### Task prompt
The records below should be set down in full, please, without any change.

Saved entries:
------------------------------------------------
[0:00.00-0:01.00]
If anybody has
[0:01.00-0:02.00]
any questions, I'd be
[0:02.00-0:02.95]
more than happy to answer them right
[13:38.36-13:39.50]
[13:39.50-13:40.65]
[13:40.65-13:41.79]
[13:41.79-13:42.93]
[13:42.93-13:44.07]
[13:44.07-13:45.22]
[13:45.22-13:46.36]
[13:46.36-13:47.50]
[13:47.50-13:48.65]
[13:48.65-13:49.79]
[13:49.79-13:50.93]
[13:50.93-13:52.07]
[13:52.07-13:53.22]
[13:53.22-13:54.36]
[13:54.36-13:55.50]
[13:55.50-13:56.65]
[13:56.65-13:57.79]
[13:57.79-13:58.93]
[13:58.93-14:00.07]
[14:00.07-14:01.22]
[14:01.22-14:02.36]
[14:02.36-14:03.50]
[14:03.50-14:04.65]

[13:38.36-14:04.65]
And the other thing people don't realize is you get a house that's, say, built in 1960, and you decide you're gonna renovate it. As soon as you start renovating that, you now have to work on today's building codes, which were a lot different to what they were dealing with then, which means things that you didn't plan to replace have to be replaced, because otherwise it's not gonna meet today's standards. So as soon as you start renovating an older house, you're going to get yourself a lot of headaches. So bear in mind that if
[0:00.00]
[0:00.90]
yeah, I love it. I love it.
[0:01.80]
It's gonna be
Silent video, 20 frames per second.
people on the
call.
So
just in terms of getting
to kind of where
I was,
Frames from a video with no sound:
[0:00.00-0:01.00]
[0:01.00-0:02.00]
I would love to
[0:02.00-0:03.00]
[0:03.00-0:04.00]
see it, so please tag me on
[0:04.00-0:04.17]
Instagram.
------------------------------------------------
### Response to the exercise
[0:00.00-0:01.00]
If anybody has
[0:01.00-0:02.00]
any questions, I'd be
[0:02.00-0:02.95]
more than happy to answer them right
[13:38.36-13:39.50]
[13:39.50-13:40.65]
[13:40.65-13:41.79]
[13:41.79-13:42.93]
[13:42.93-13:44.07]
[13:44.07-13:45.22]
[13:45.22-13:46.36]
[13:46.36-13:47.50]
[13:47.50-13:48.65]
[13:48.65-13:49.79]
[13:49.79-13:50.93]
[13:50.93-13:52.07]
[13:52.07-13:53.22]
[13:53.22-13:54.36]
[13:54.36-13:55.50]
[13:55.50-13:56.65]
[13:56.65-13:57.79]
[13:57.79-13:58.93]
[13:58.93-14:00.07]
[14:00.07-14:01.22]
[14:01.22-14:02.36]
[14:02.36-14:03.50]
[14:03.50-14:04.65]

[13:38.36-14:04.65]
And the other thing people don't realize is you get a house that's, say, built in 1960, and you decide you're gonna renovate it. As soon as you start renovating that, you now have to work on today's building codes, which were a lot different to what they were dealing with then, which means things that you didn't plan to replace have to be replaced, because otherwise it's not gonna meet today's standards. So as soon as you start renovating an older house, you're going to get yourself a lot of headaches. So bear in mind that if
[0:00.00]
[0:00.90]
yeah, I love it. I love it.
[0:01.80]
It's gonna be
Silent video, 20 frames per second.
people on the
call.
So
just in terms of getting
to kind of where
I was,
Frames from a video with no sound:
[0:00.00-0:01.00]
[0:01.00-0:02.00]
I would love to
[0:02.00-0:03.00]
[0:03.00-0:04.00]
see it, so please tag me on
[0:04.00-0:04.17]
Instagram.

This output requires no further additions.